=== What you need to do ===
If a record holds a picture, leave the picture out and copy everything else exactly.

=== Data supplied ===
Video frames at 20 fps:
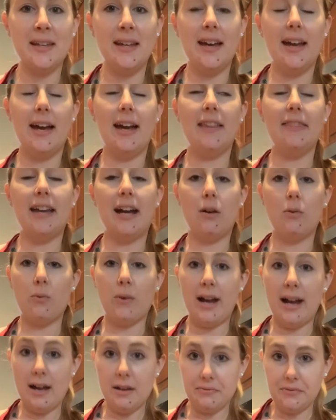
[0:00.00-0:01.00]
And that
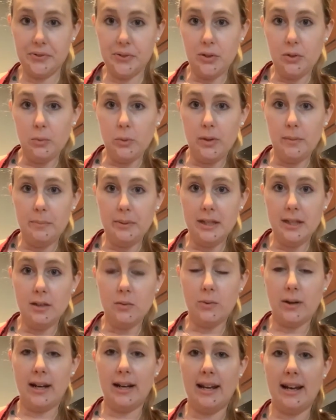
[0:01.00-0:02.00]
raffle will
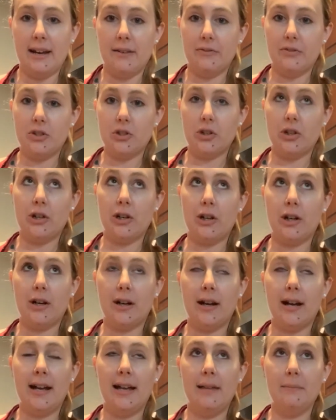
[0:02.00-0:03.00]
be right
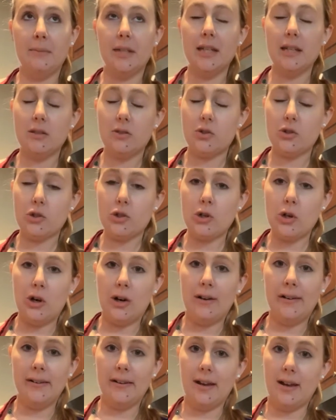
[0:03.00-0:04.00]
after Easter
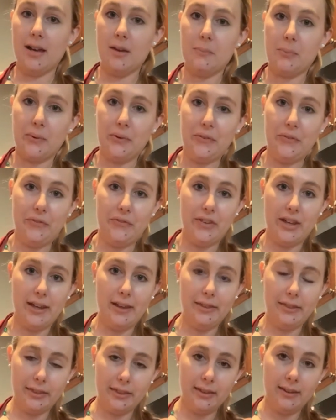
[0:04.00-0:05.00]
on April
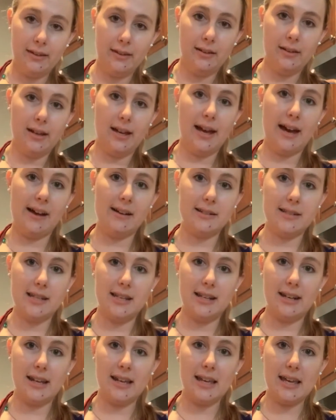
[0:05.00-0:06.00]
5th at
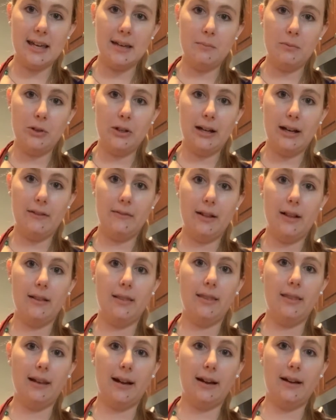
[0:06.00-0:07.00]
10 a.m. We'll have
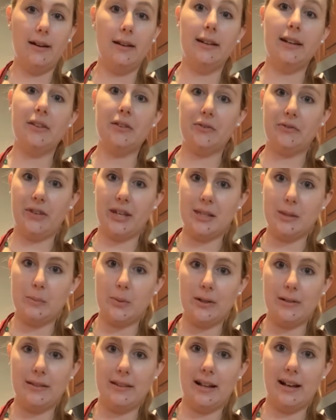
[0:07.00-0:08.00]
another
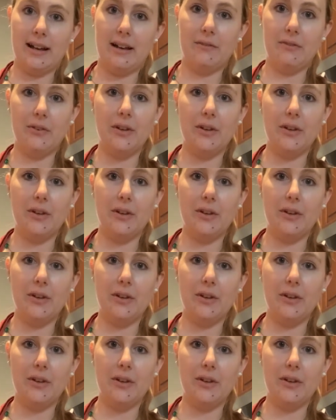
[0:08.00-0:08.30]
Facebook Live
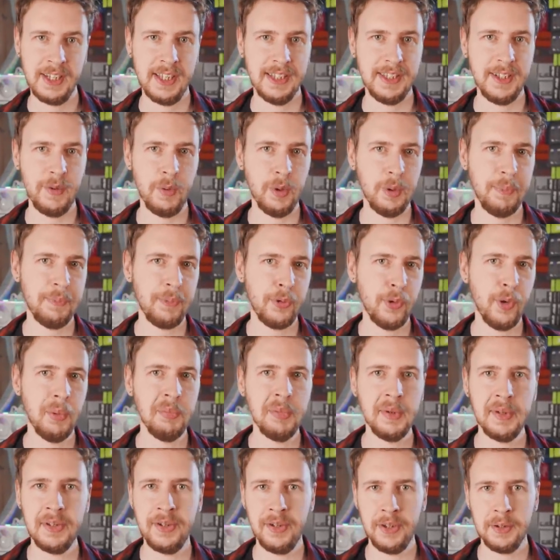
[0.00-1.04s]
they will
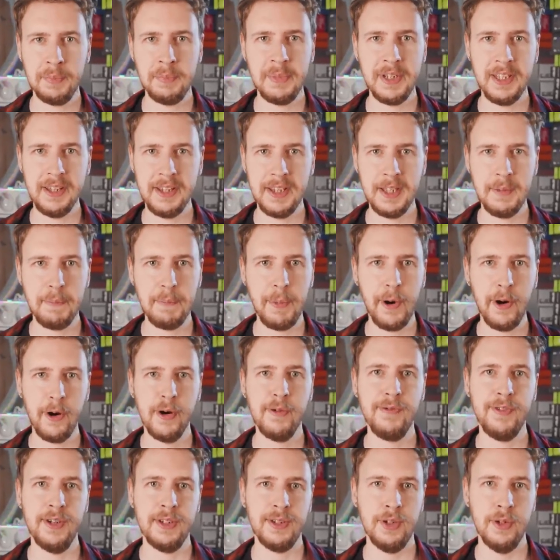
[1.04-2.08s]
probably not be the
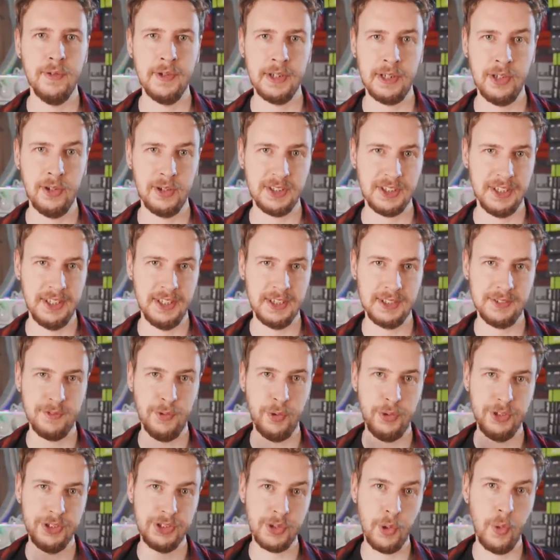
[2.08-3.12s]
perfect overclock settings
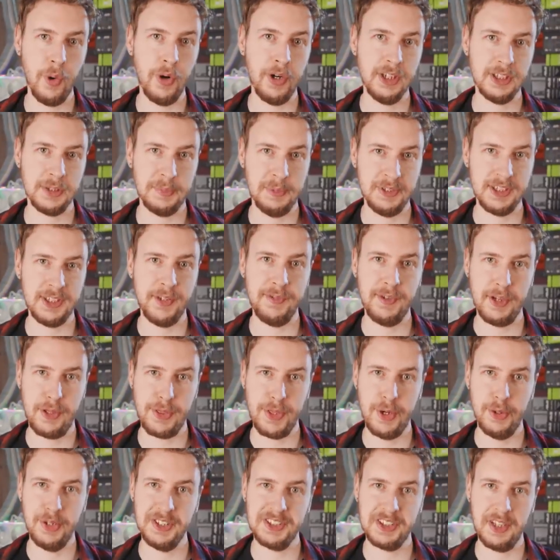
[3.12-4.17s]
for your specific
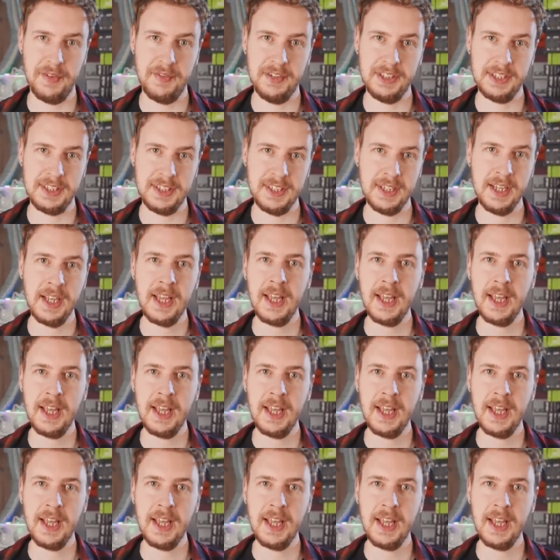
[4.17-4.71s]
3070.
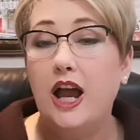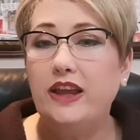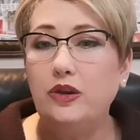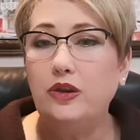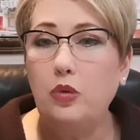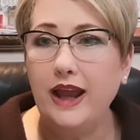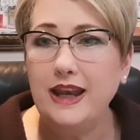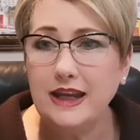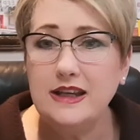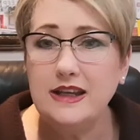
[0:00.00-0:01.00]
And the
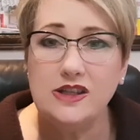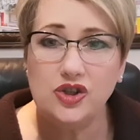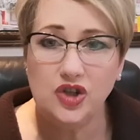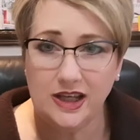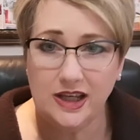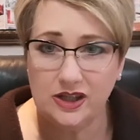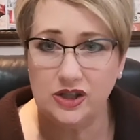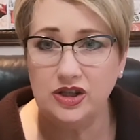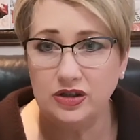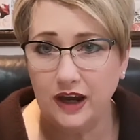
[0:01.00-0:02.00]
one is treks
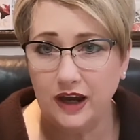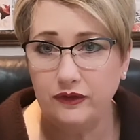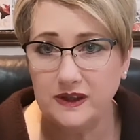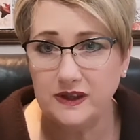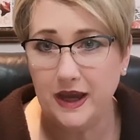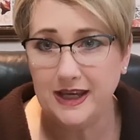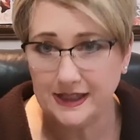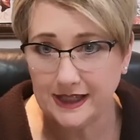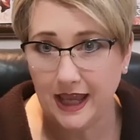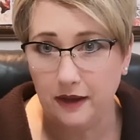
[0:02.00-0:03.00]
to Everest
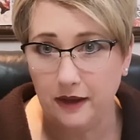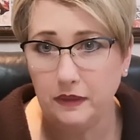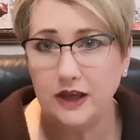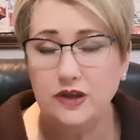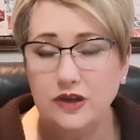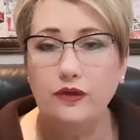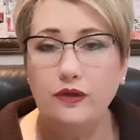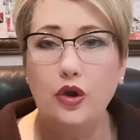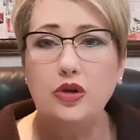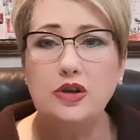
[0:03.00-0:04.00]
Base Camp, and you've
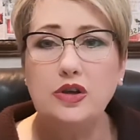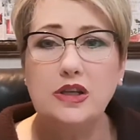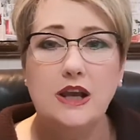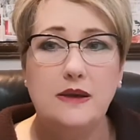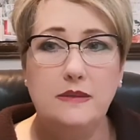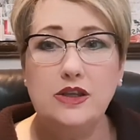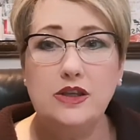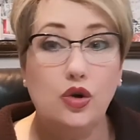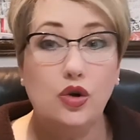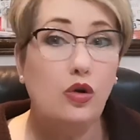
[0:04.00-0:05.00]
heard me
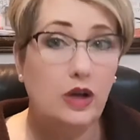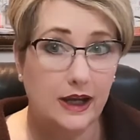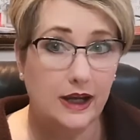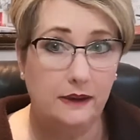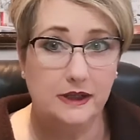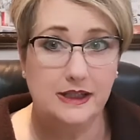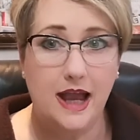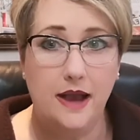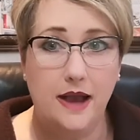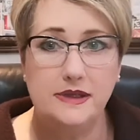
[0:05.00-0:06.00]
talk a couple of
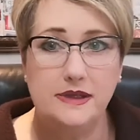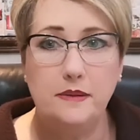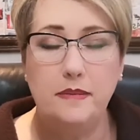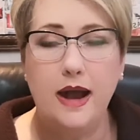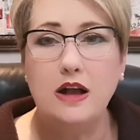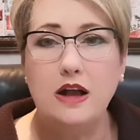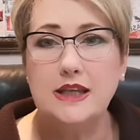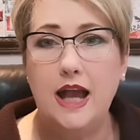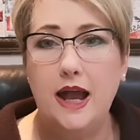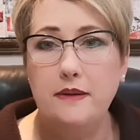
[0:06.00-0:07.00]
times about
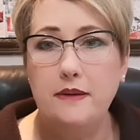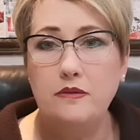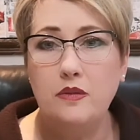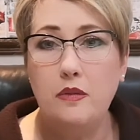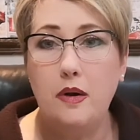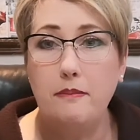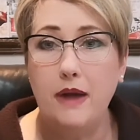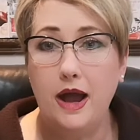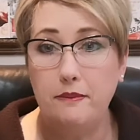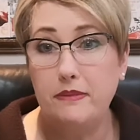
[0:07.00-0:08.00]

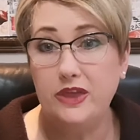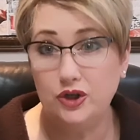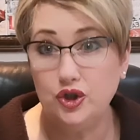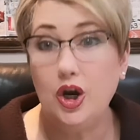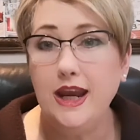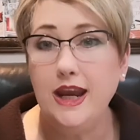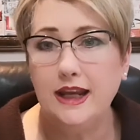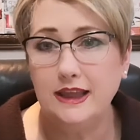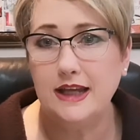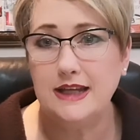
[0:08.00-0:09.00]
the
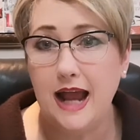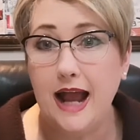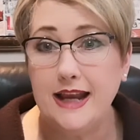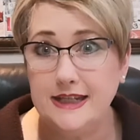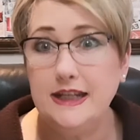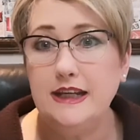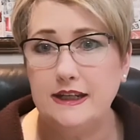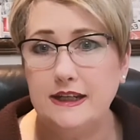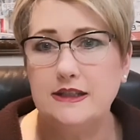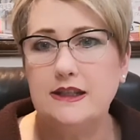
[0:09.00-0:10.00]
training that I
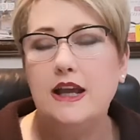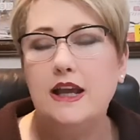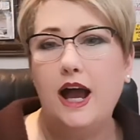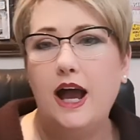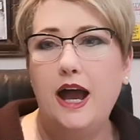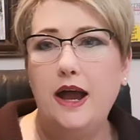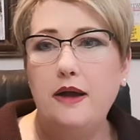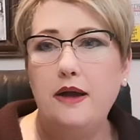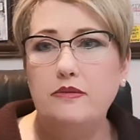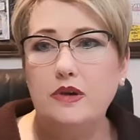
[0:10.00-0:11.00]
did
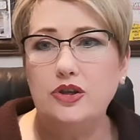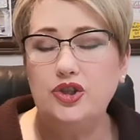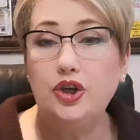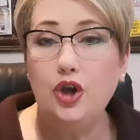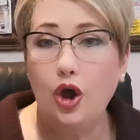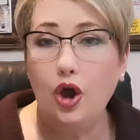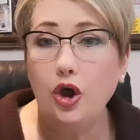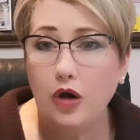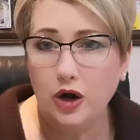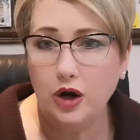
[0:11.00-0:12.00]
to
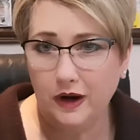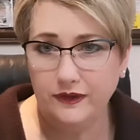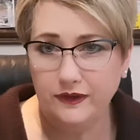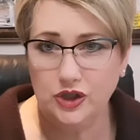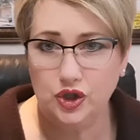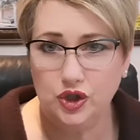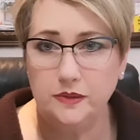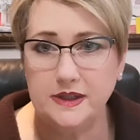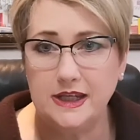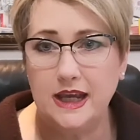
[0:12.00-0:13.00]
go on one of his
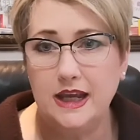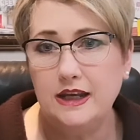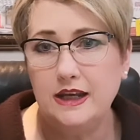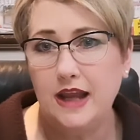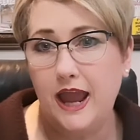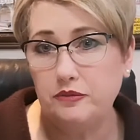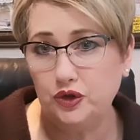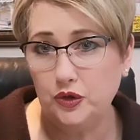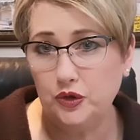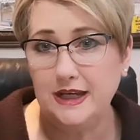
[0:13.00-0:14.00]
trips in April
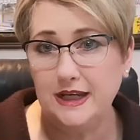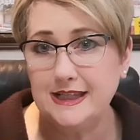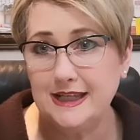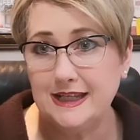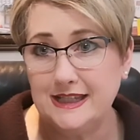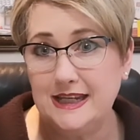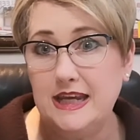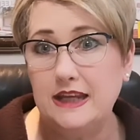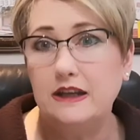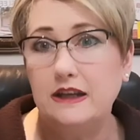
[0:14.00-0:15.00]

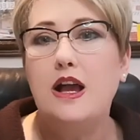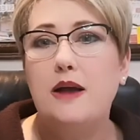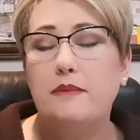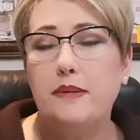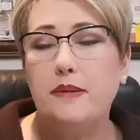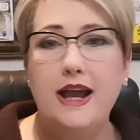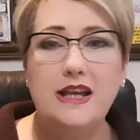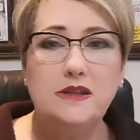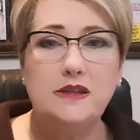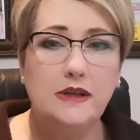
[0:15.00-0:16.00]
2016, but my
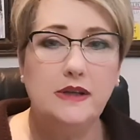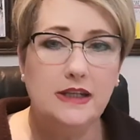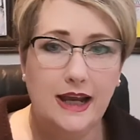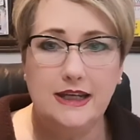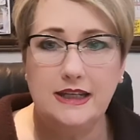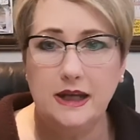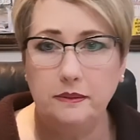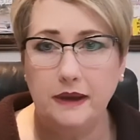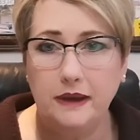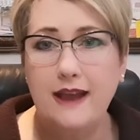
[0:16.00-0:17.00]
husband and I ended
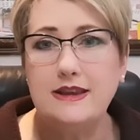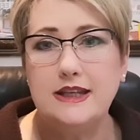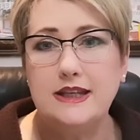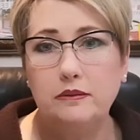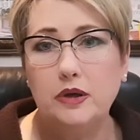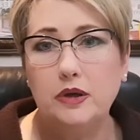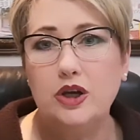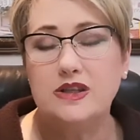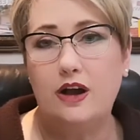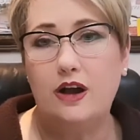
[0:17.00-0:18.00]
up cancelling
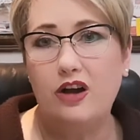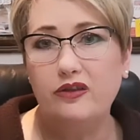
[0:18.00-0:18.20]
because of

=== The completed task ===
Video frames at 20 fps:
[0:00.00-0:01.00]
And that
[0:01.00-0:02.00]
raffle will
[0:02.00-0:03.00]
be right
[0:03.00-0:04.00]
after Easter
[0:04.00-0:05.00]
on April
[0:05.00-0:06.00]
5th at
[0:06.00-0:07.00]
10 a.m. We'll have
[0:07.00-0:08.00]
another
[0:08.00-0:08.30]
Facebook Live
[0.00-1.04s]
they will
[1.04-2.08s]
probably not be the
[2.08-3.12s]
perfect overclock settings
[3.12-4.17s]
for your specific
[4.17-4.71s]
3070.
[0:00.00-0:01.00]
And the
[0:01.00-0:02.00]
one is treks
[0:02.00-0:03.00]
to Everest
[0:03.00-0:04.00]
Base Camp, and you've
[0:04.00-0:05.00]
heard me
[0:05.00-0:06.00]
talk a couple of
[0:06.00-0:07.00]
times about
[0:07.00-0:08.00]

[0:08.00-0:09.00]
the
[0:09.00-0:10.00]
training that I
[0:10.00-0:11.00]
did
[0:11.00-0:12.00]
to
[0:12.00-0:13.00]
go on one of his
[0:13.00-0:14.00]
trips in April
[0:14.00-0:15.00]

[0:15.00-0:16.00]
2016, but my
[0:16.00-0:17.00]
husband and I ended
[0:17.00-0:18.00]
up cancelling
[0:18.00-0:18.20]
because of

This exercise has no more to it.